At the show, Mr Dyar called on the Government to upgrade its support for a fleece industry in Ireland. He said that public policy could start by ceasing to think of alpaca as exotic, which would remain a rarity and put some muscle and focus behind helping to support the nascent alpaca fibre industry. Mr Dyar complimented the organisers of the Tullamore Show for their willingness to see the potential of the breed and for supporting this year’s Alpaca Association of Ireland National Show. He stated that the AAI is committed to fostering the breed in Ireland and has now established a National Alpaca Register to help breeders and buyers in choosing alpacas with an appropriate pedigree to meet their breeding strategies.
Judging this year was by Rob Bettison, a British Alpaca Society-approved judge who complimented the Alpaca Association of Ireland on the standard of alpacas presented at this, its third annual show. Mr Bettison said that the overall growth of the alpaca industry in Ireland is strongly tied to the quality of alpaca presented and he judged that the standard now present in the country based on this show is surprisingly high. He noted that the industry is at an earlier stage here than in the UK, Australia, the US or New Zealand but stated that Irish alpaca breeders should be aware of the standards now being achieved by continental breeders, who are rapidly advancing the alpaca industry across Europe.

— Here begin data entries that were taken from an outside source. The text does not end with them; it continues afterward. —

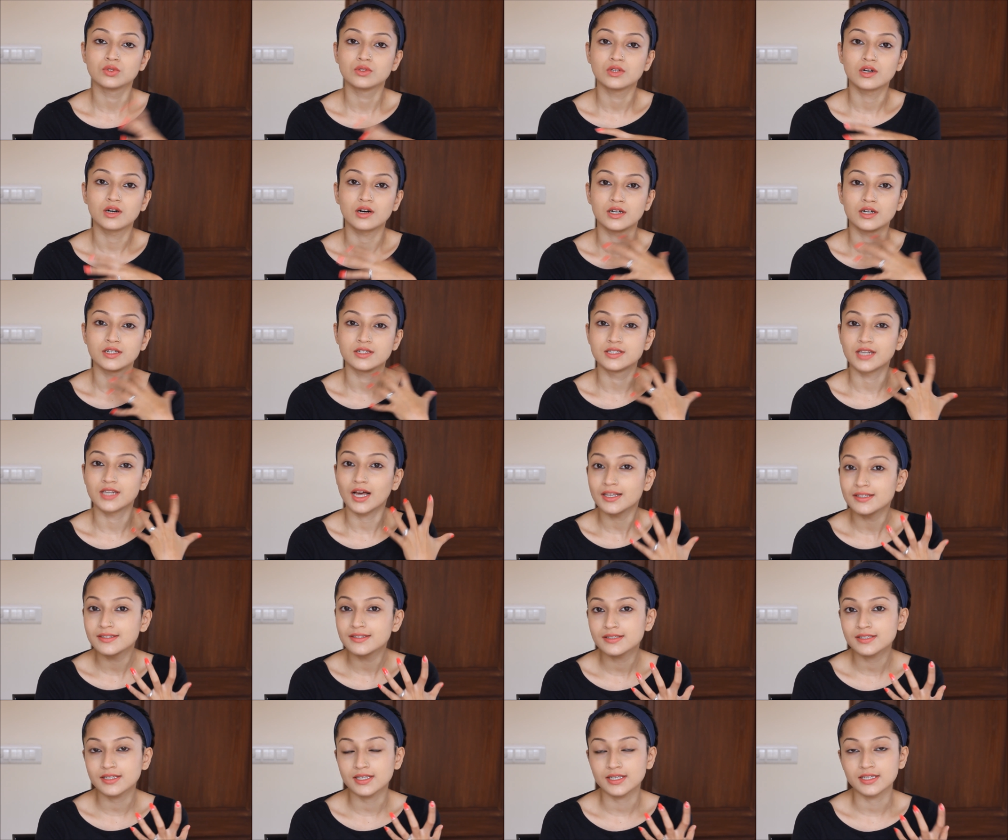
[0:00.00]
uh,
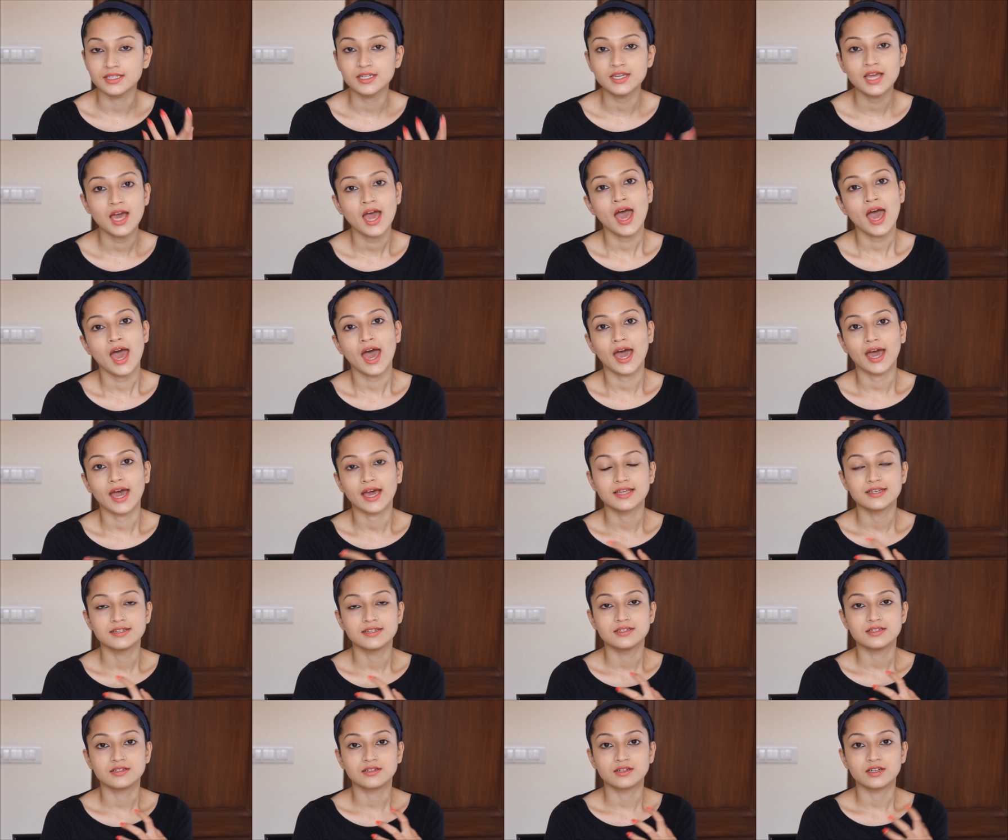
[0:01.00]
dull skin
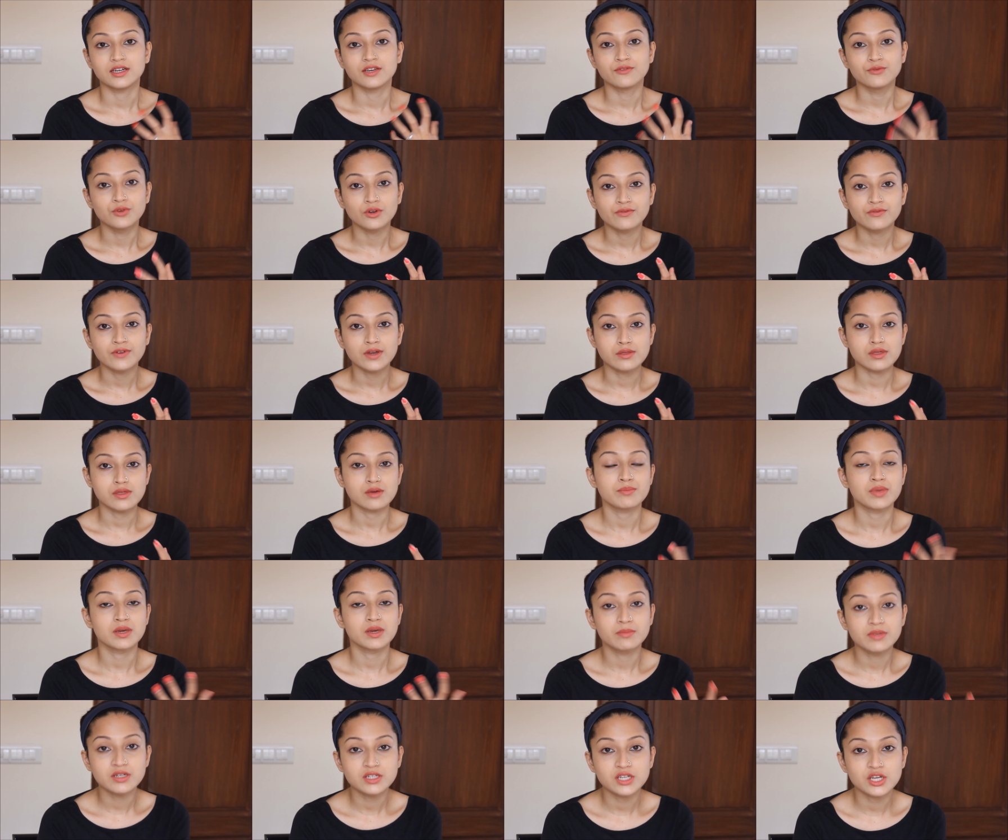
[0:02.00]
and uh, if you're facing
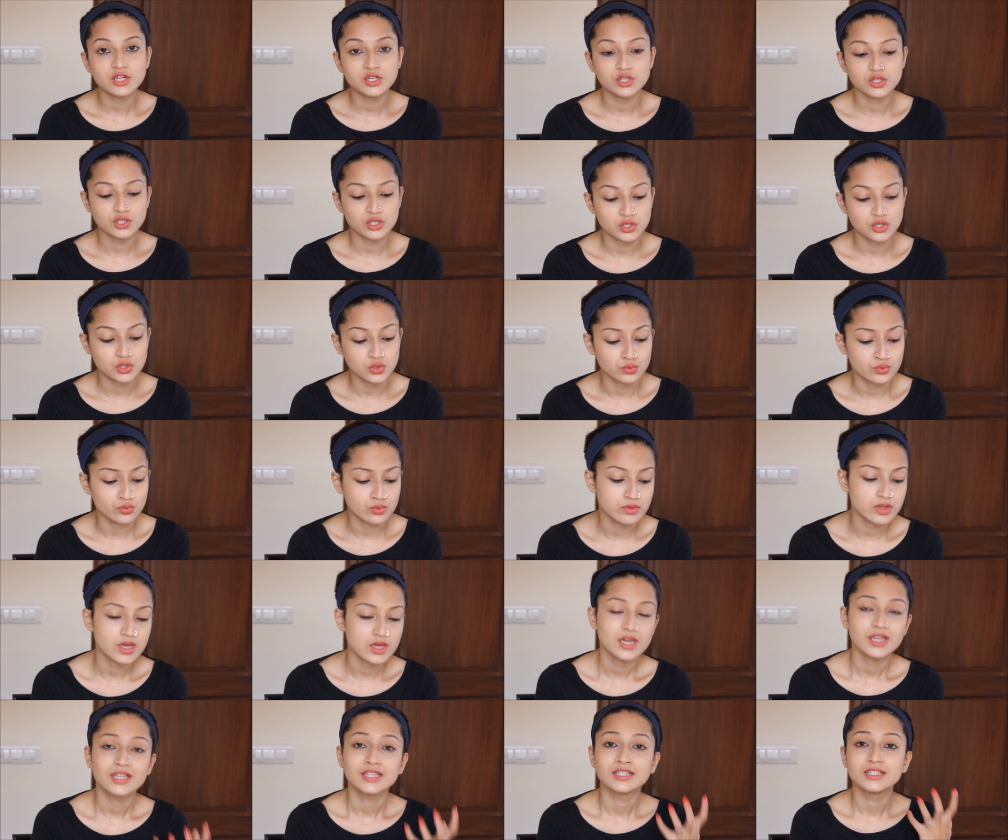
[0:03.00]
pigmentation
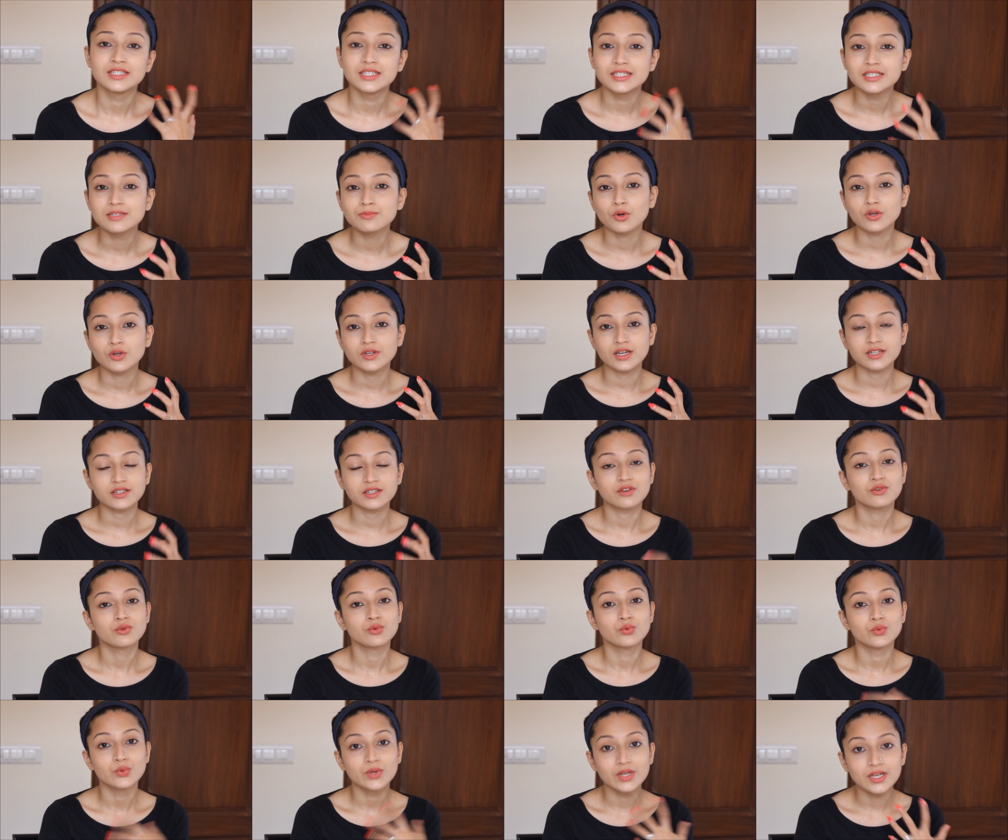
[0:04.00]
issues, this product
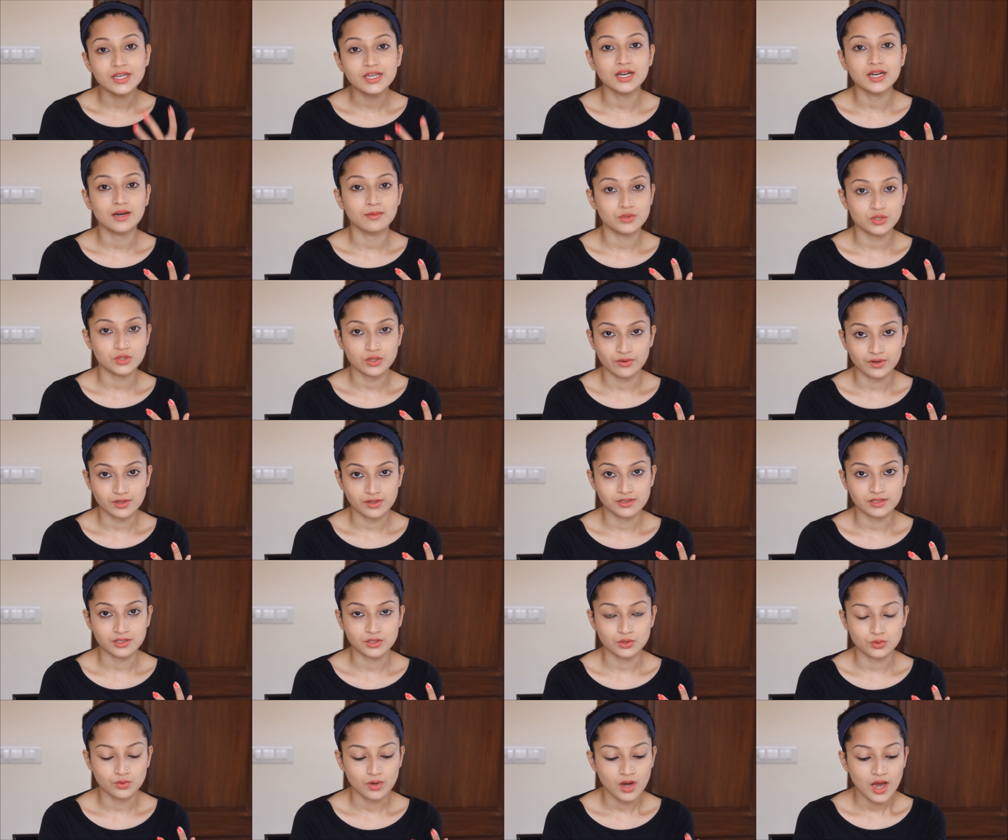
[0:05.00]
can really come to your
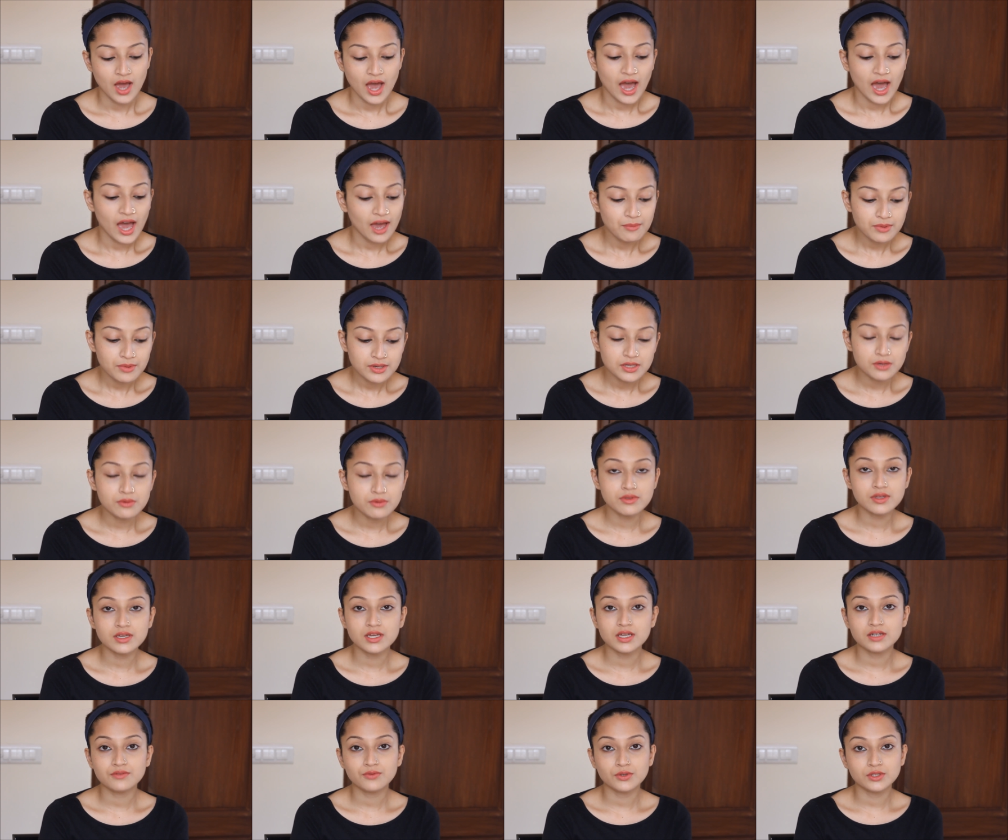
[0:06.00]
rescue. I've been
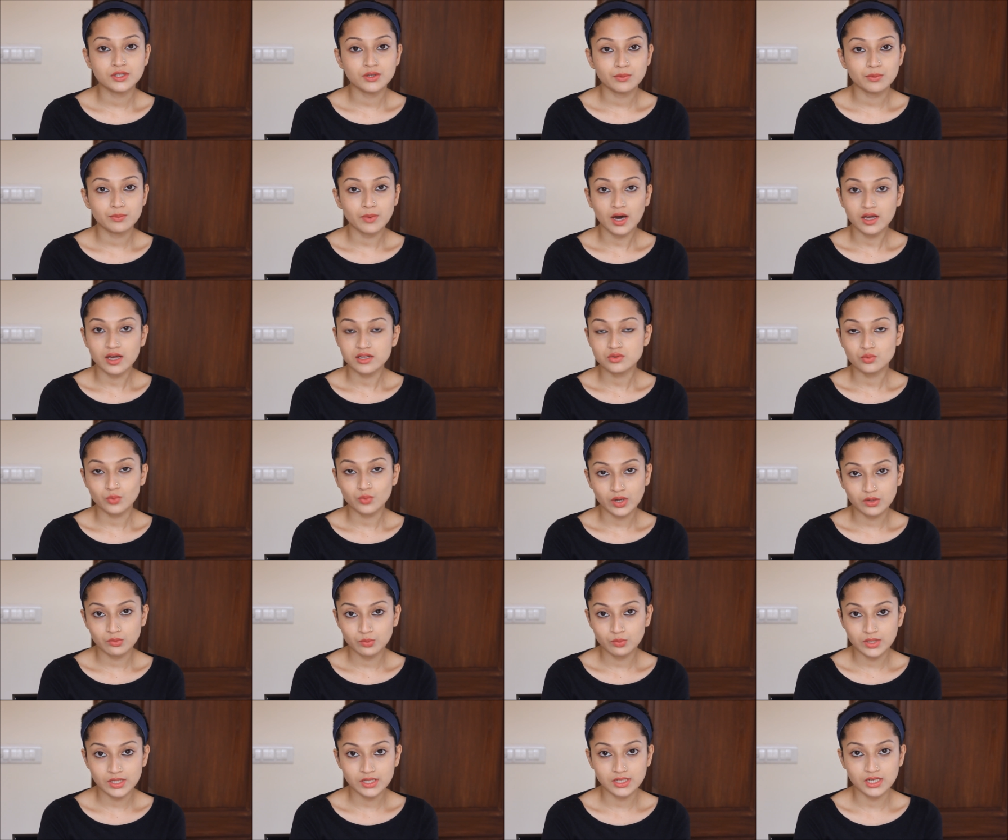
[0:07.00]
using it for the past
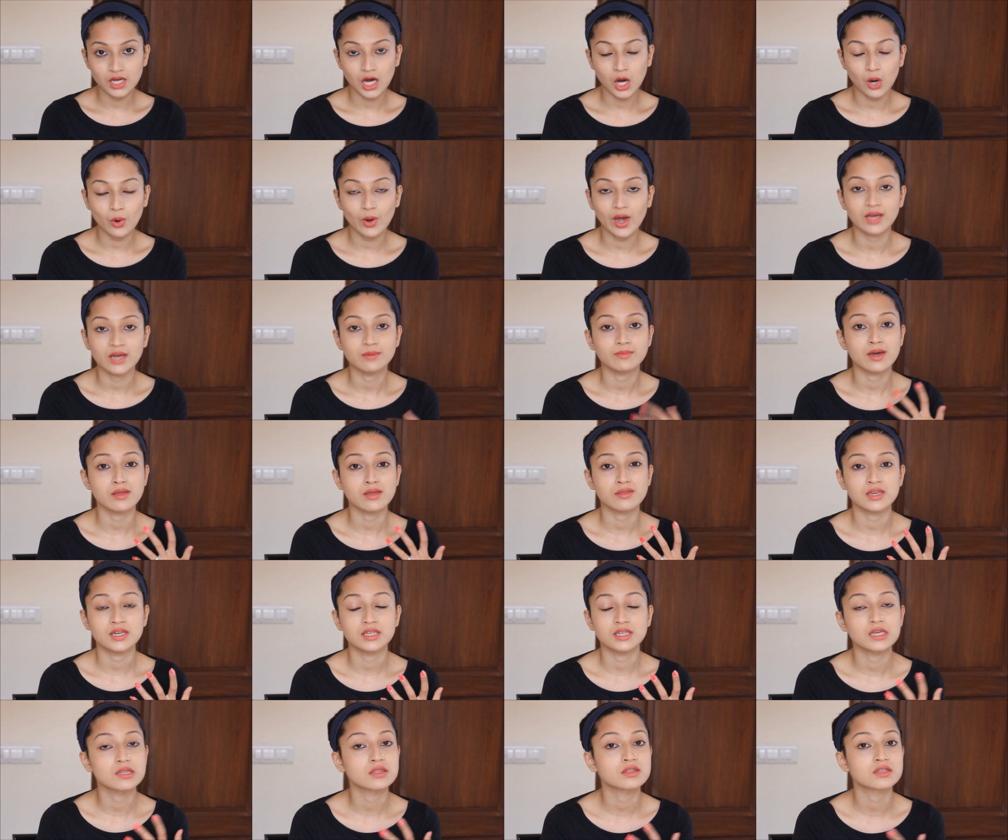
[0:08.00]
one week now and my
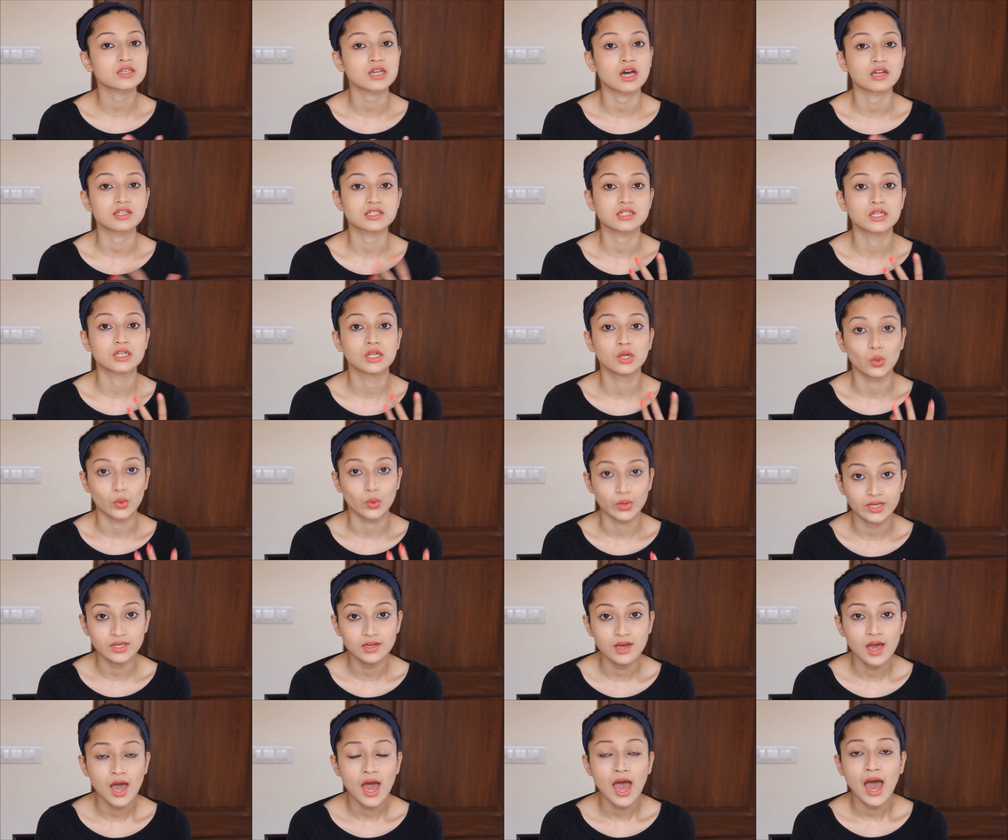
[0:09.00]
skin has started
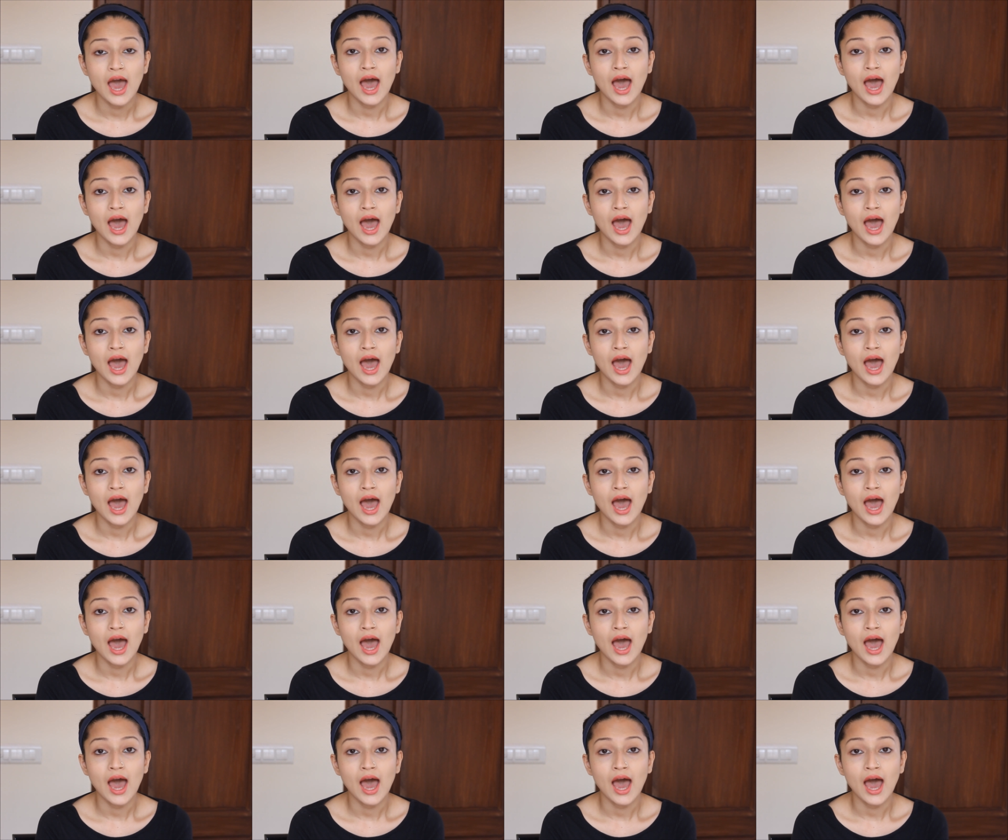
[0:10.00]
glowing.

Mr Bettison said there is still a real opportunity for Western European countries to progress a fine fibre industry with alpaca as the base. He pointed out that the initiative in terms of sheep wool has been lost to Australia and other countries over 100 years ago but that this was not an inevitable condition, merely one that had been created by a focus solely on the meat capability of sheep. Alpaca were an opportunity to take back the initiative for a quality fibre industry here and he pointed out that craft spinners and knitters, once aware of alpaca, are very keen to use it repeatedly.